Je le répète, dans notre pays, c’est le Parlement qui fait la loi.

fermeture de l’hôpital bichat

M. le président. La parole est à M. Ian Brossat, auteur de la question n° 909, adressée à Mme la ministre du travail, de la santé et des solidarités.

M. Ian Brossat. Madame la ministre, ma question porte sur le projet d’hôpital Grand Paris Nord. Né en 2013, il vise en réalité à fusionner deux hôpitaux : l’hôpital Bichat, situé dans le XVIIIe arrondissement de Paris et l’hôpital Beaujon, situé dans les Hauts-de-Seine, votre terre d’élection.

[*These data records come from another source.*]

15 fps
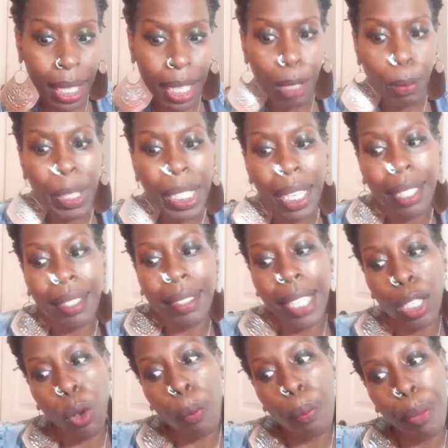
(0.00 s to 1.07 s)
it's because they
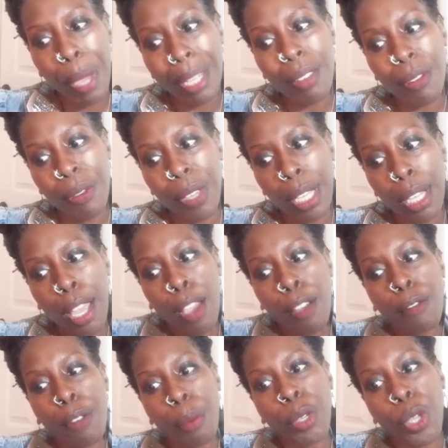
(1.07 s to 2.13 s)
don't benefit
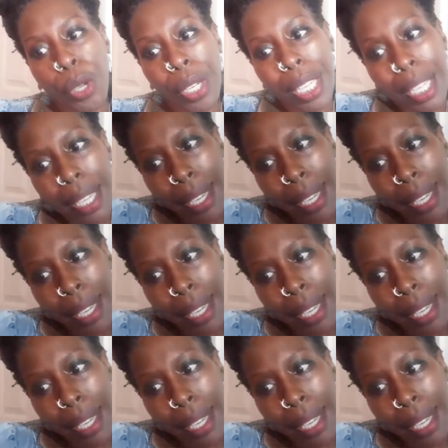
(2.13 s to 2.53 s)
from your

Ce projet se présente comme une grande innovation. En réalité, il se traduira par la fermeture de 300 lits d’hospitalisation. Ce sont ainsi 30 % des capacités d’hospitalisation de ces deux hôpitaux, l’hôpital Bichat et l’hôpital Beaujon, qui seraient purement et simplement rayées de la carte.

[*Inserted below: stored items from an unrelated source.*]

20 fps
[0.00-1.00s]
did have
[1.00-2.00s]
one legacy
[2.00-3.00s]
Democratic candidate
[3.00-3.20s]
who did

Ce projet est d’autant plus inquiétant qu’il se situe dans le nord-est parisien, dans une des zones les plus carencées d’Île-de-France : on y compte trois lits pour mille habitants, contre, en moyenne, quatre lits pour mille habitants dans la région.

Par conséquent, ce projet a très légitimement suscité de nombreuses inquiétudes parmi les soignants et les patients, à tel point qu’il a maintenant du plomb dans l’aile. En effet, la cour administrative d’appel a décidé de le suspendre pour vice de procédure et que l’enquête publique a été relancée – elle reprendra le 29 janvier.

Ma question est simple : précisément parce qu’il se traduira par la perte de 300 lits d’hospitalisation, que rien ne justifie, allez-vous enfin remettre à plat ce projet ?

M. le président. La parole est à Mme la ministre déléguée.

Mme Prisca Thevenot, ministre déléguée auprès du Premier ministre, chargée du renouveau démocratique, porte-parole du Gouvernement. Monsieur le sénateur, je vous prie d’excuser la ministre du travail, de la santé et des solidarités, qui, ne pouvant être présente ce matin, m’a chargée de vous répondre.

Ce nouvel hôpital représente un investissement de plus de 1,3 milliard d’euros. Il offrira des conditions d’accueil pour les patients et d’exercice pour les professionnels de santé sans commune mesure avec ce qu’elles sont aujourd’hui à Bichat et Beaujon.

La construction du campus hospitalo-universitaire Saint-Ouen Grand Paris Nord à l’horizon 2028 devrait permettre d’accueillir une maternité d’une capacité de 2 000 naissances par an, en remplacement des maternités de Bichat et de Beaujon.

Ce projet permettra de rééquilibrer géographiquement l’offre de maternité en faveur de la Seine-Saint-Denis, sans déstabiliser l’offre de soins du territoire.

Dans tous les cas, l’implantation de ce nouvel établissement ne déstabiliserait pas l’offre de soins en maternité, puisque les autres maternités du territoire seraient capables d’absorber le solde des naissances.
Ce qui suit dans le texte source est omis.